A viagem também marca a ausência de Lula à Cúpula do Brics, que ele já havia decidido pular para fazer campanha no Brasil. Desta vez, o presidente interrompe a agenda eleitoral pelo compromisso oposto: aparecer no palco mais visível da diplomacia mundial.

Segundo apuração da CNN, o discurso vai rejeitar medidas coercitivas unilaterais dos Estados Unidos, incluindo tarifas e a Lei Magnitsky aplicada a autoridades brasileiras.

Uma fonte diplomática ouvida pela reportagem diz que o Itamaraty sempre se opôs a sanções unilaterais, mas que a novidade é o Brasil ter virado alvo direto delas.

É a mesma lei que os Estados Unidos avaliam usar de novo contra o ministro Alexandre de Moraes nesta semana. Sem citar Trump pelo nome, Lula deve defender a soberania brasileira apoiado em princípios de direito internacional já consolidados.

O tom se soma ao que Lula já vinha dizendo em campanha. Em comício no Piauí, ele afirmou que os Estados Unidos não devem interferir nas eleições de outubro.

A tradição que antecede o discurso de Trump

O Brasil abre o Debate Geral da Assembleia da ONU desde 1955, por tradição diplomática mantida até hoje. Nesta edição, o discurso de Lula sobre soberania precede o de Donald Trump, autor das medidas que a fala brasileira vai rebater sem nomear.

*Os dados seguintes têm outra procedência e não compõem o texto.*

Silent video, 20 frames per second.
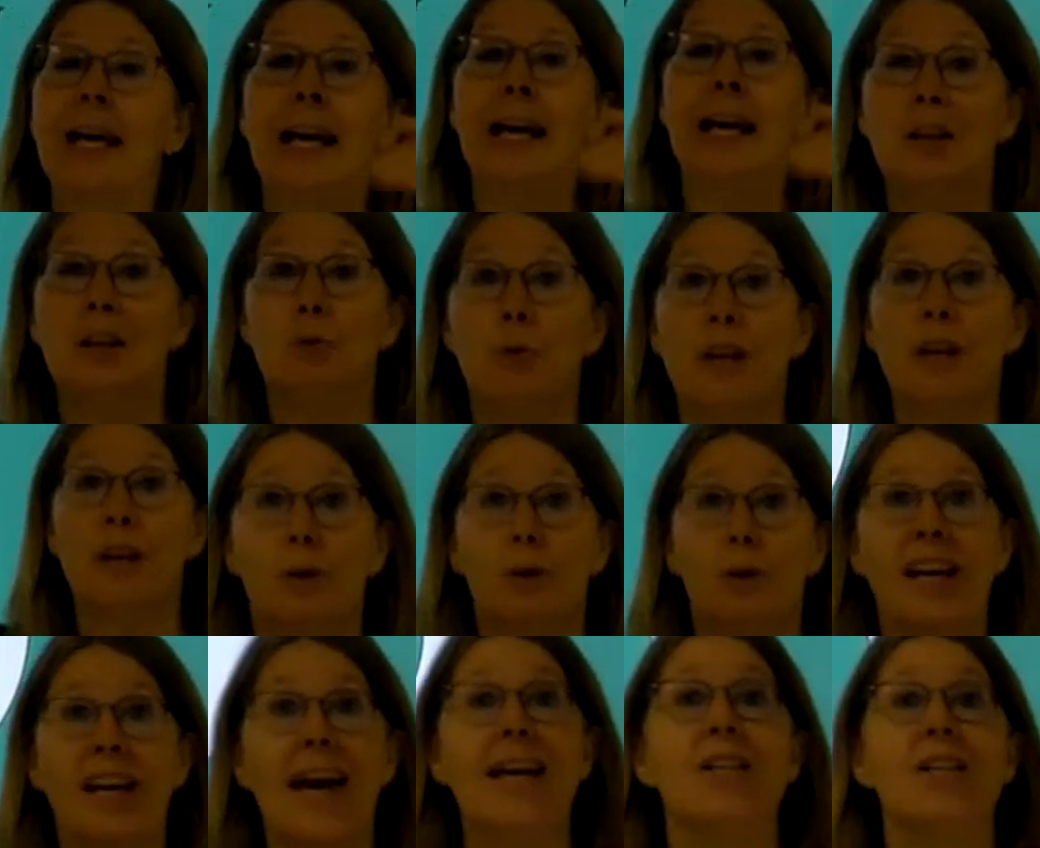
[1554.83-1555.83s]
In a
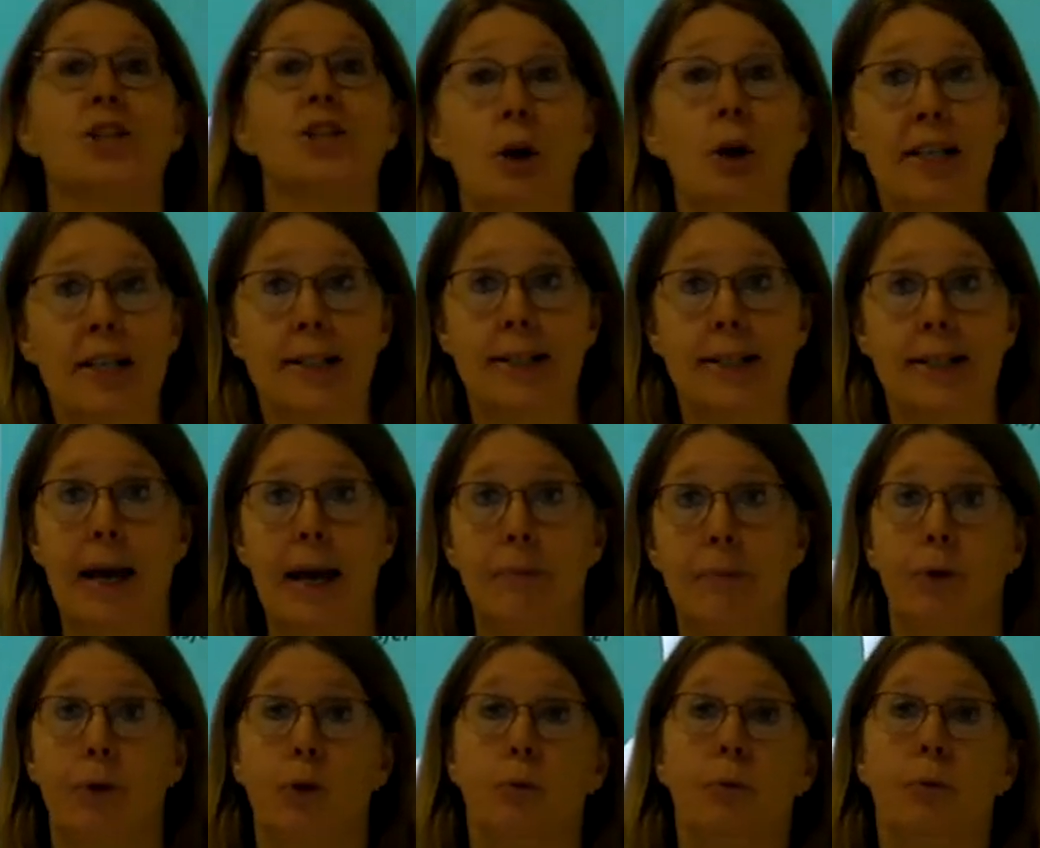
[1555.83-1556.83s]
recreational
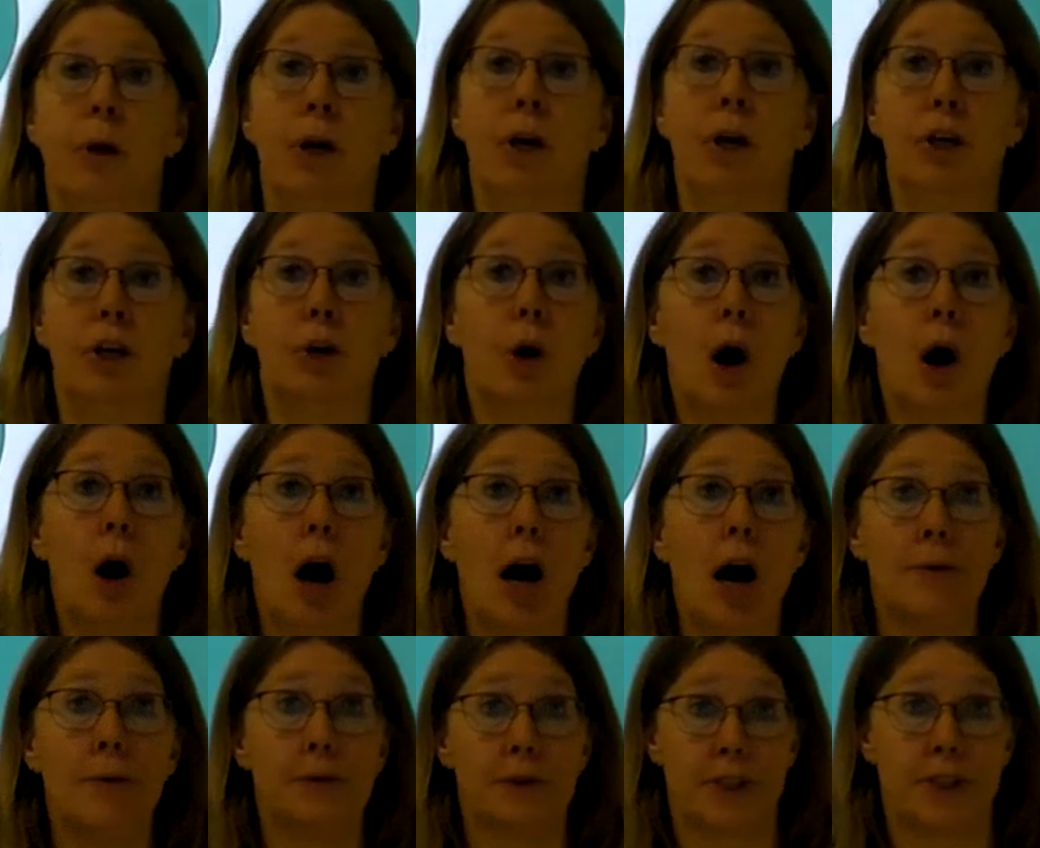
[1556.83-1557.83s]
escape room, you
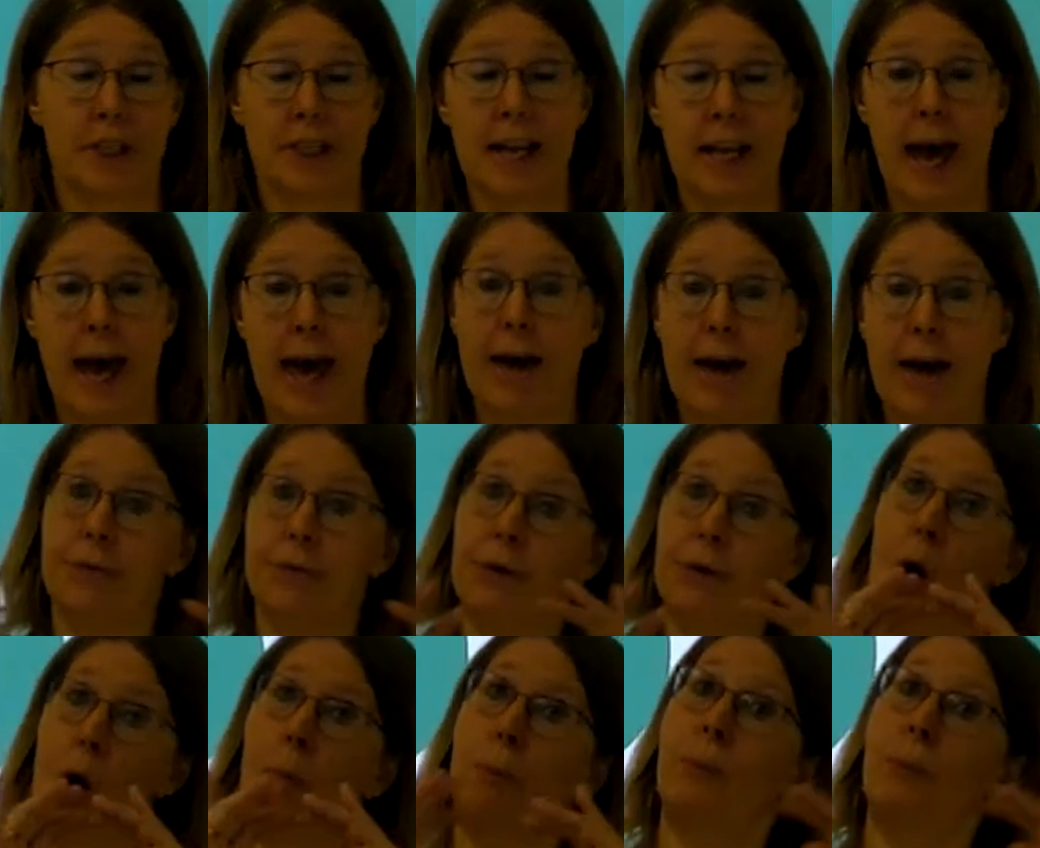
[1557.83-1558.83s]
often have
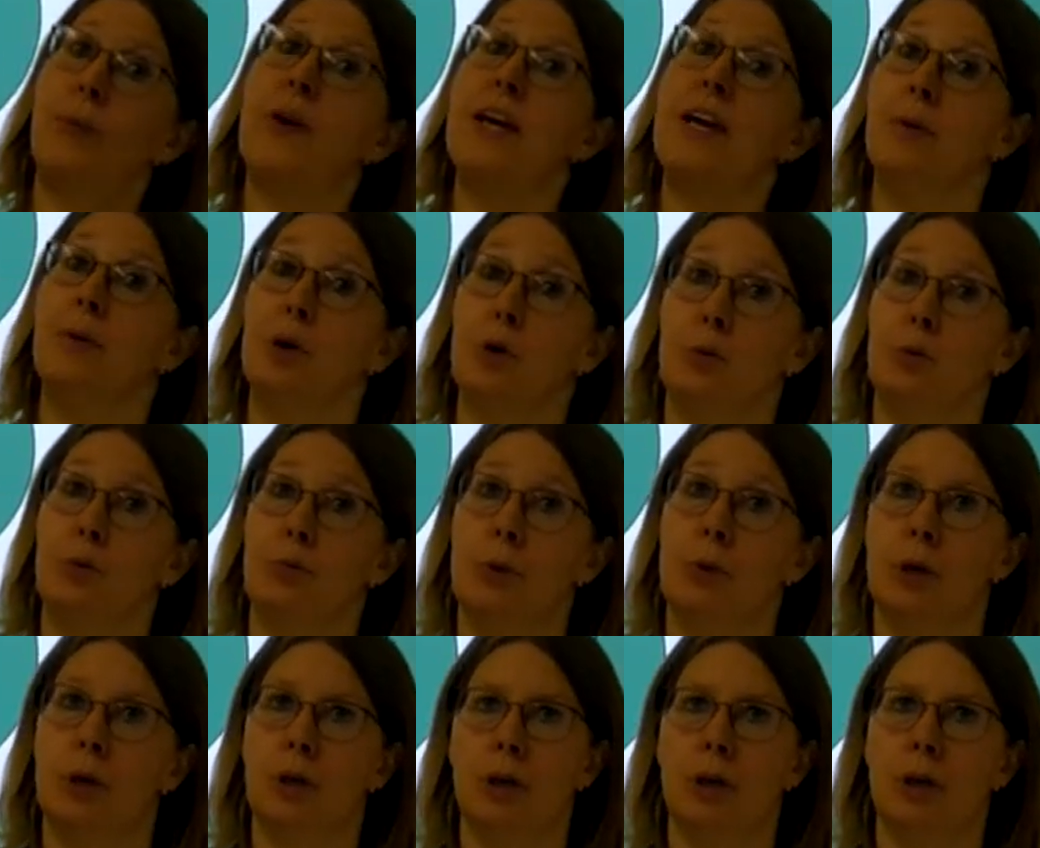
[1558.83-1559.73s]
a pre-room,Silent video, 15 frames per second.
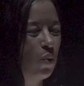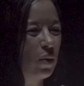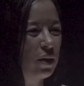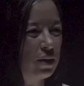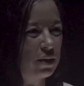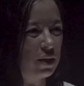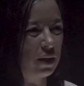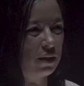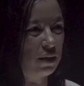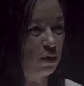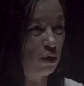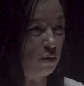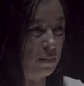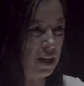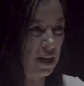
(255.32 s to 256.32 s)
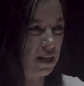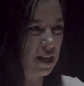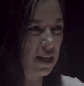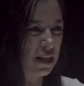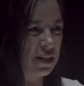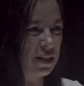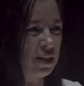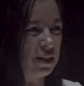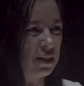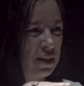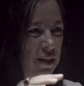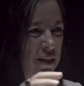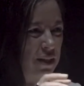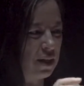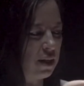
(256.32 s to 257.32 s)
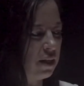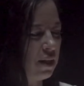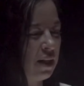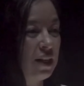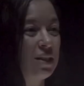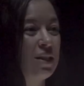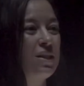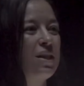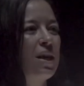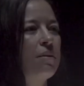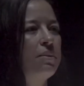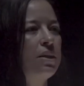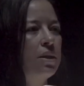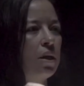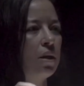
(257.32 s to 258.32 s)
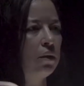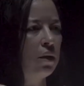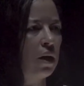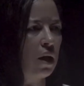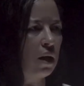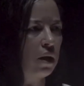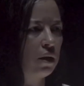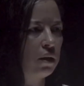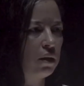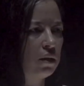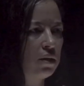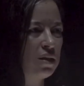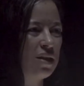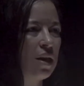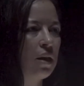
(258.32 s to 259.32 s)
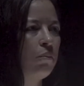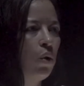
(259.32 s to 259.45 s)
was starting to be the same standard, same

Lula também deve tratar da criação de um Estado palestino, tema de uma conferência de alto nível que o Brasil copresidiu na fase preparatória, ao lado de Austrália, Canadá e França.

Sobre a guerra na Ucrânia, a expectativa é de um tom mais comedido, refletindo os laços comerciais do Brasil com a Rússia e a coordenação dentro do BRICS.

O que acontece agora

A viagem vem dias depois de o bloco ter criticado as tarifas dos EUA numa cúpula da qual Lula ficou de fora. Depois do discurso de terça (22), o presidente retorna ao Brasil, sem outra viagem internacional prevista até outubro.